Actually, there is plenty wrong with it. It is, at best, imperfect, especially in our personal and collective failures to understand it. Not only do we fail to understand it fully, we are not remotely aware of ourselves in relationship to it-and that seems fraught with implications, especially in these financially perilous times. Accordingly, I suggest we'd best be about the business of understanding it.

Before proceeding, let me make it clear. I am a big fan of money. I believe it is extraordinary, a key to civilization and a powerful alternative to violence and coercion. At its best, money makes it possible for human beings to share our finest qualities with each other, peacefully. And let's consider it on an even loftier plane: More acts of peace, love, sharing and genuine brotherhood occur daily within money's embrace than through any other man-made artifact. Indeed, money is arguably humanity's greatest innovation. So maybe it is important and merits our appreciation. Maybe. But again, not quite-at least, not without some exploration, conversation and fresh thought.

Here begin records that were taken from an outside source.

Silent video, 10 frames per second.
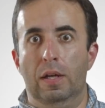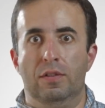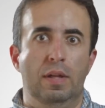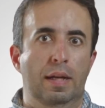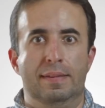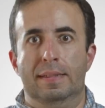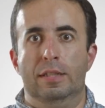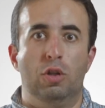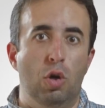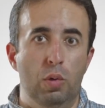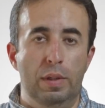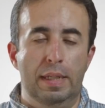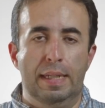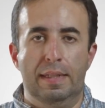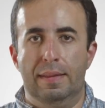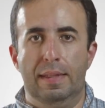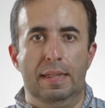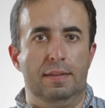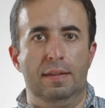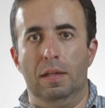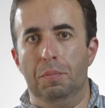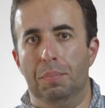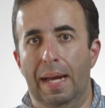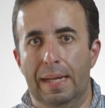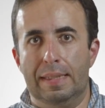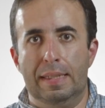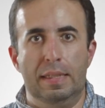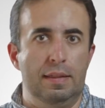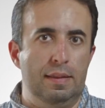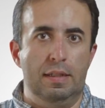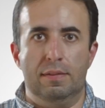It's not decoding anything, it's not unpacking anything,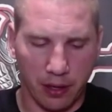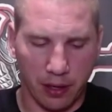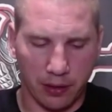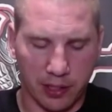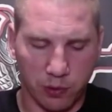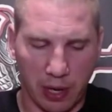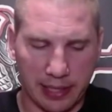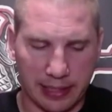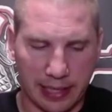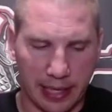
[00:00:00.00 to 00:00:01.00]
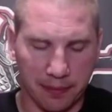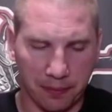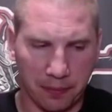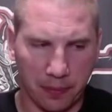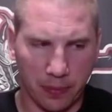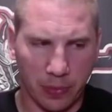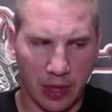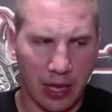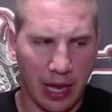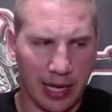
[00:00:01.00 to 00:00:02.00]
on the SWAT side.
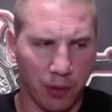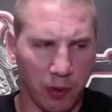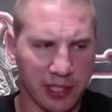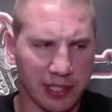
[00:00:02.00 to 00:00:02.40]
And it wasn't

To begin with, we know that money is sufficiently challenging that it is the second-most-addressed topic in the Bible. So for at least a couple of thousand years, it has occupied a central place in humanity's thinking about life, ethics, purpose, priorities and balance.

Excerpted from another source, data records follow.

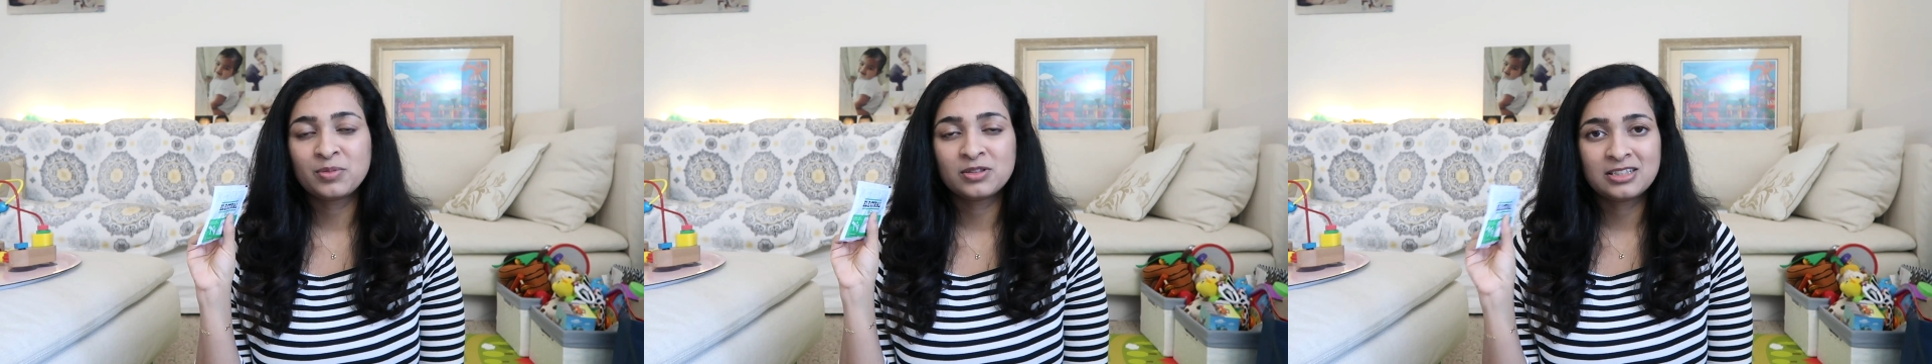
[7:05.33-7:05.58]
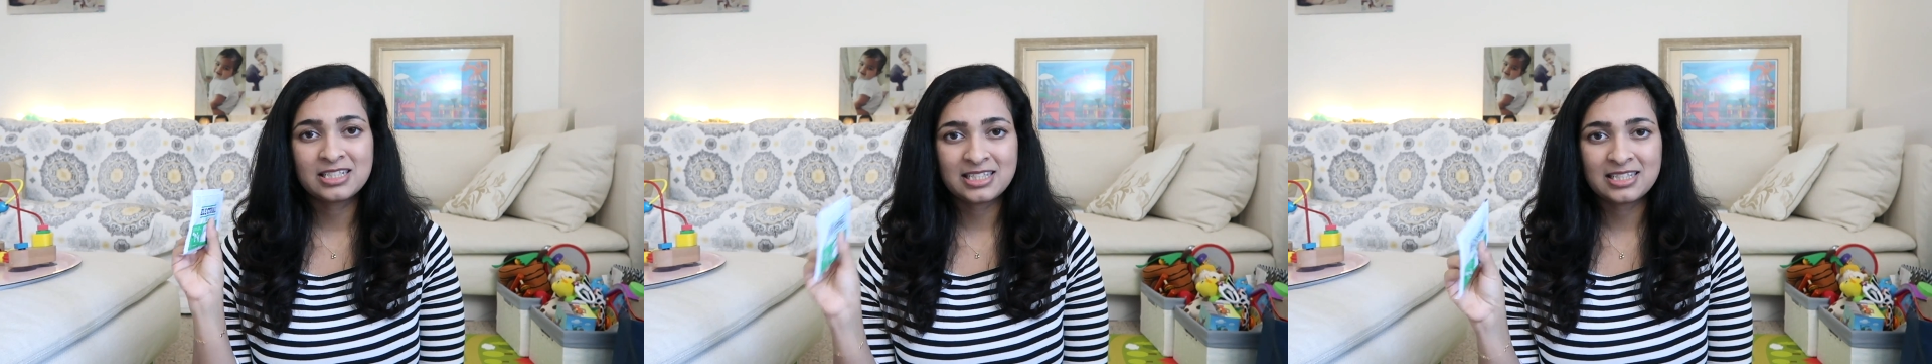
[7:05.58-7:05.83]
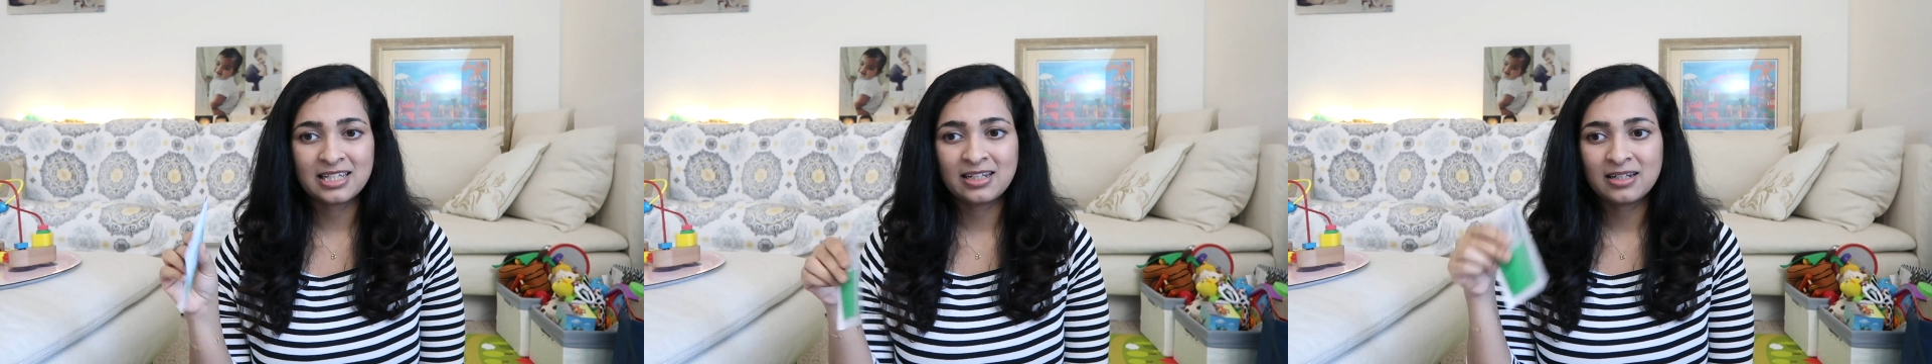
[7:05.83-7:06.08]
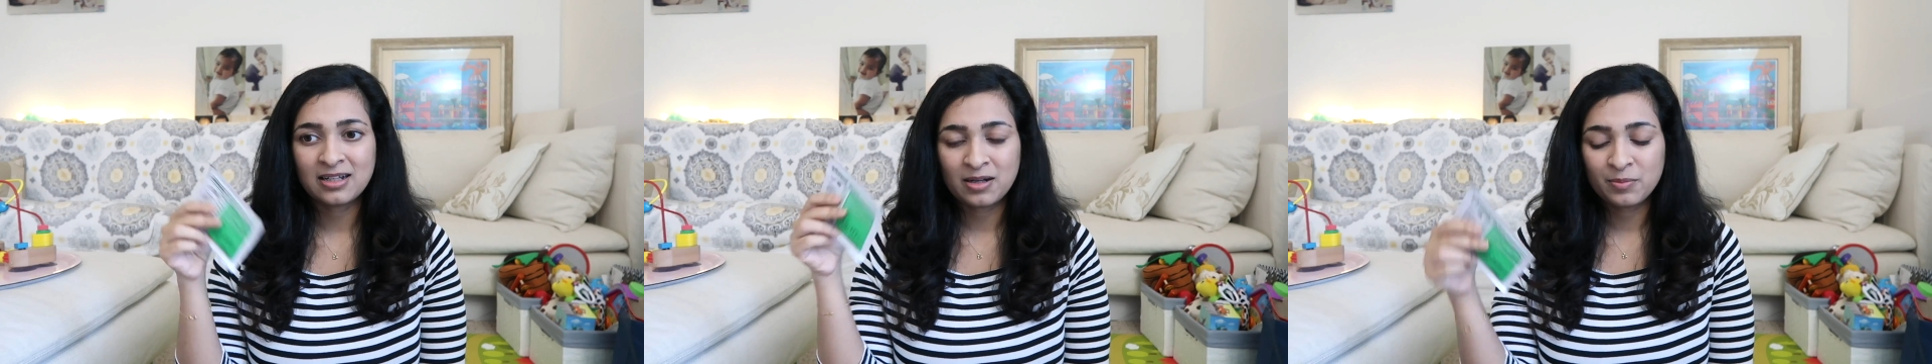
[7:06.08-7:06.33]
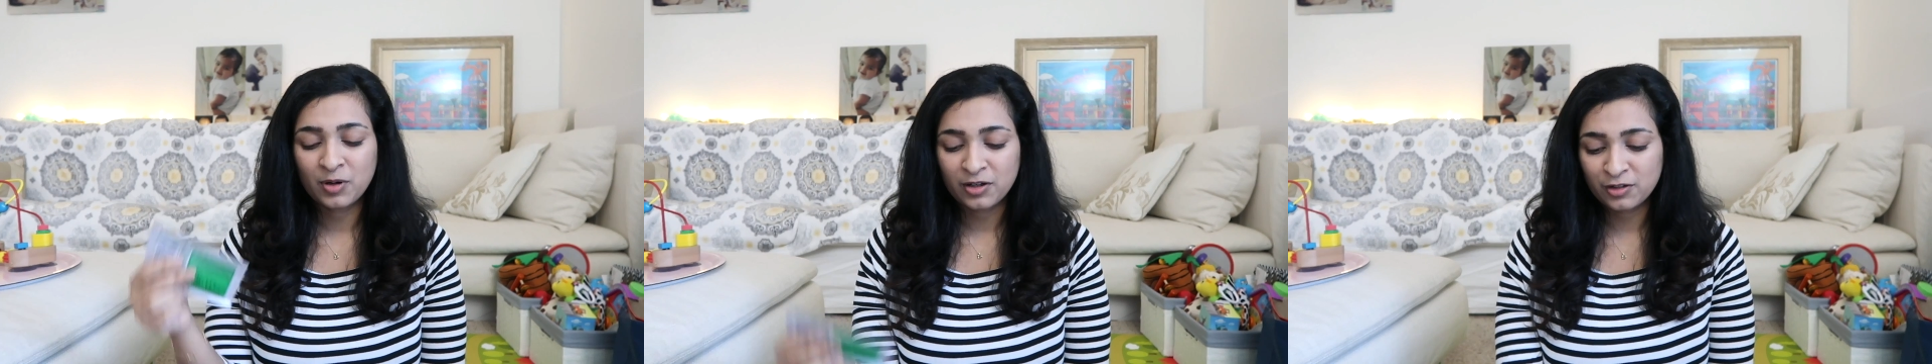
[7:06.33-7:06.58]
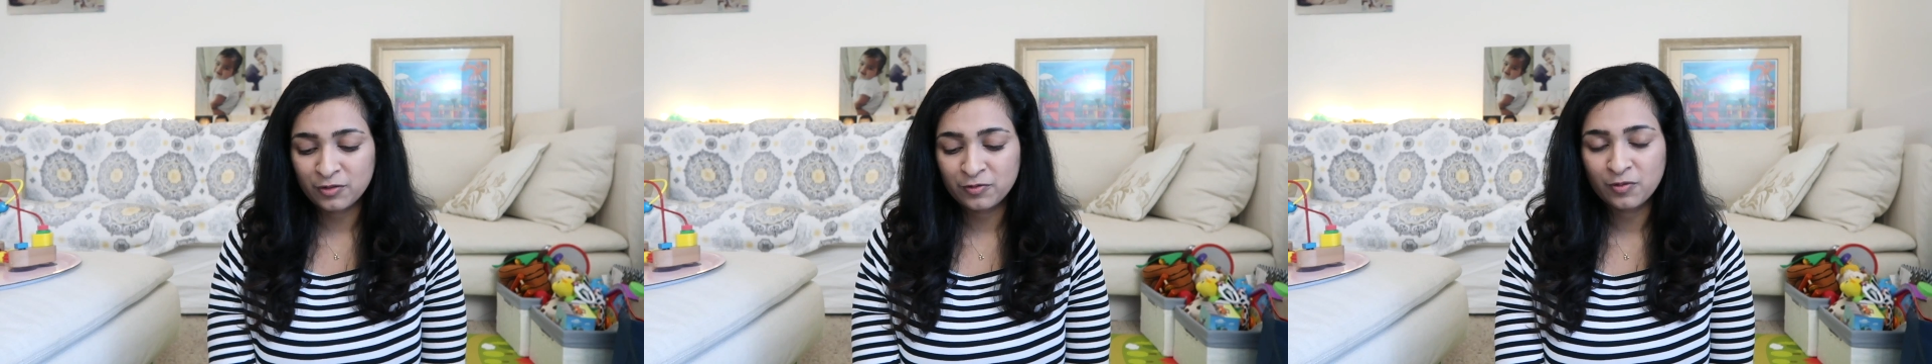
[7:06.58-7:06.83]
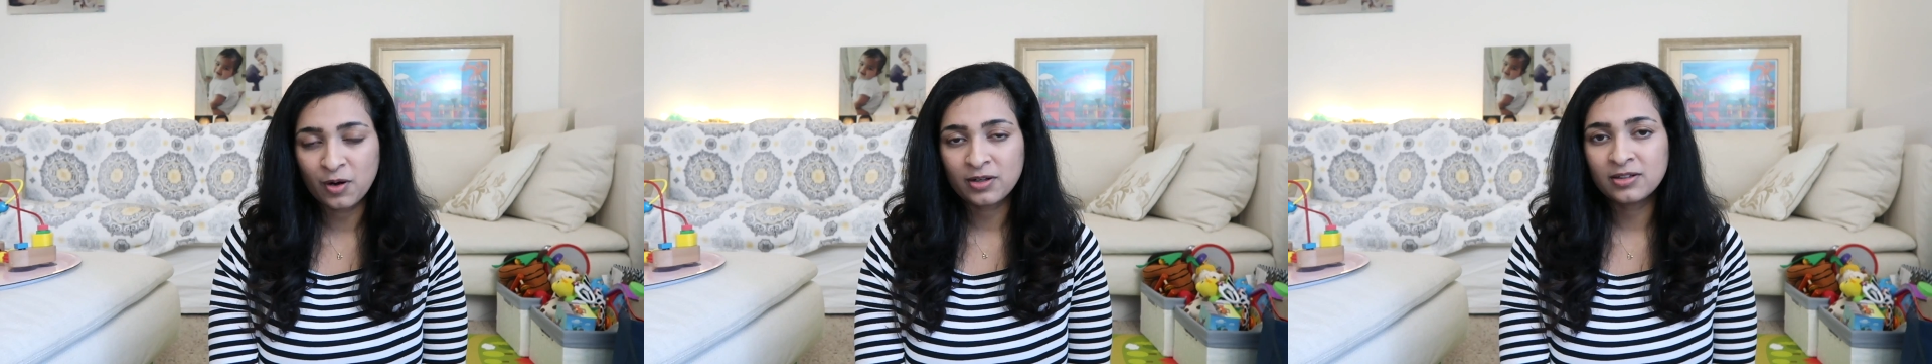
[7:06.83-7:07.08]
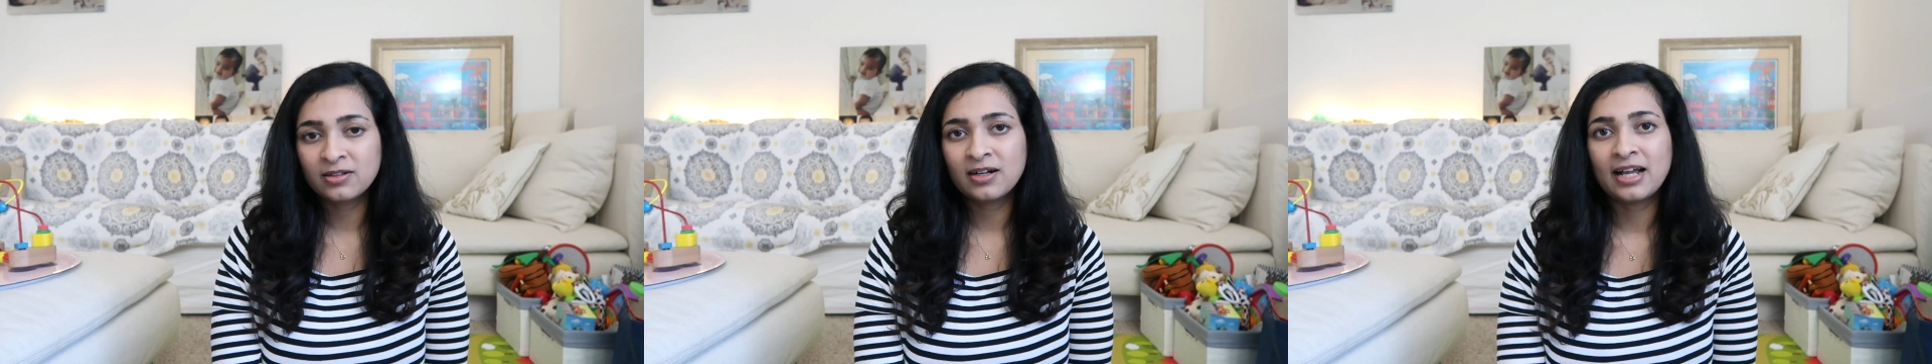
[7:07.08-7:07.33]
put this in a bottle of
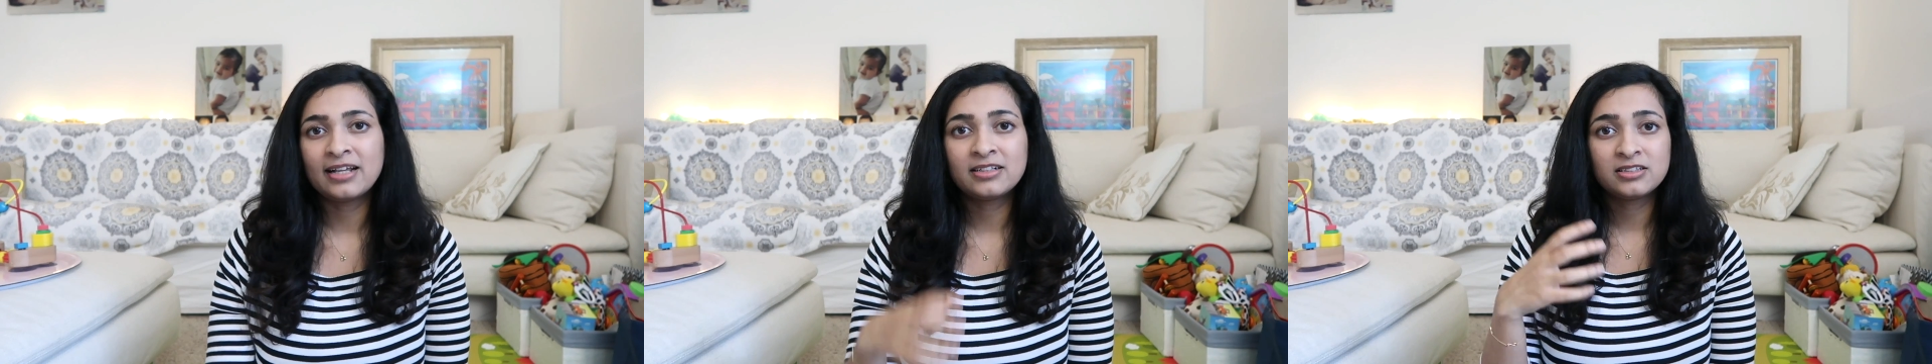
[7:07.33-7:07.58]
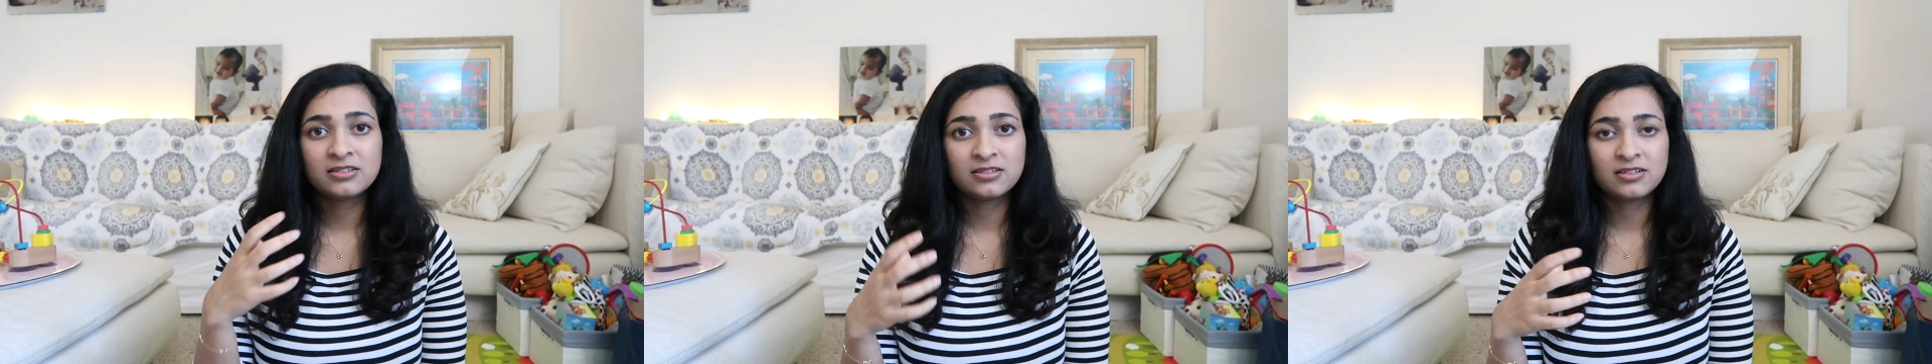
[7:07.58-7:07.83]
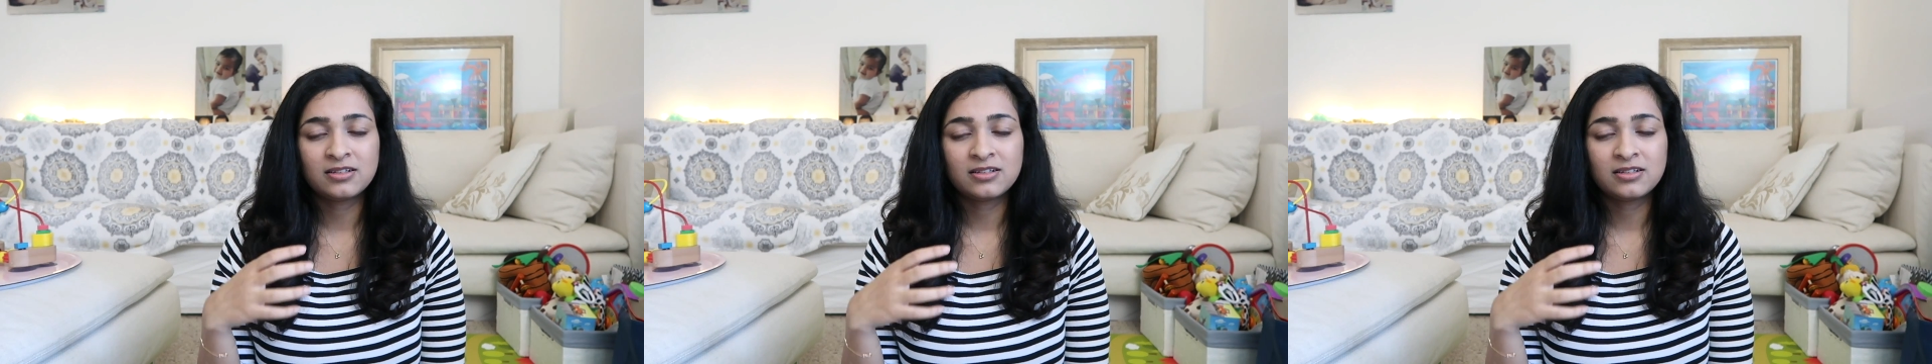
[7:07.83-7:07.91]
water and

We also know that money is at the heart of astonishing pain, both in its abundance and its scarcity. The notion that money does not provide happiness is confirmed in study after study. We can see right now the social ripples when we treat money badly. Money tempts. It can poison relationships, rip families and communities asunder and bring good people to sin and perdition.

So what is wrong with it?

It is not just the economics, although that's trouble enough, particularly when its "scientists" do not respond to challenges facing their underlying axioms. Nor are its problems illuminated by the 20th century capitalist/communist/socialist dialectic-although this nonsense continues to plague public conversations, interfering with rational thought of all kinds. No, it is money itself. Money has an array of characteristics and quirks that render it unpredictable, mysterious and unreliable. Ideally, we would understand these and learn to work with them or around them. Unfortunately, money itself is not so accommodating. We cannot avoid it, yet it can wash through society like uncontrolled floodwaters-with similarly unpredictable results.

Money can lead to both personal self-destruction and to the manipulation of entire systems. Moreover, it is subject to force. The guys with guns can take it away from rightful owners and law abiders. Hackers with keyboards can be even more effective at this than robbers carrying heat.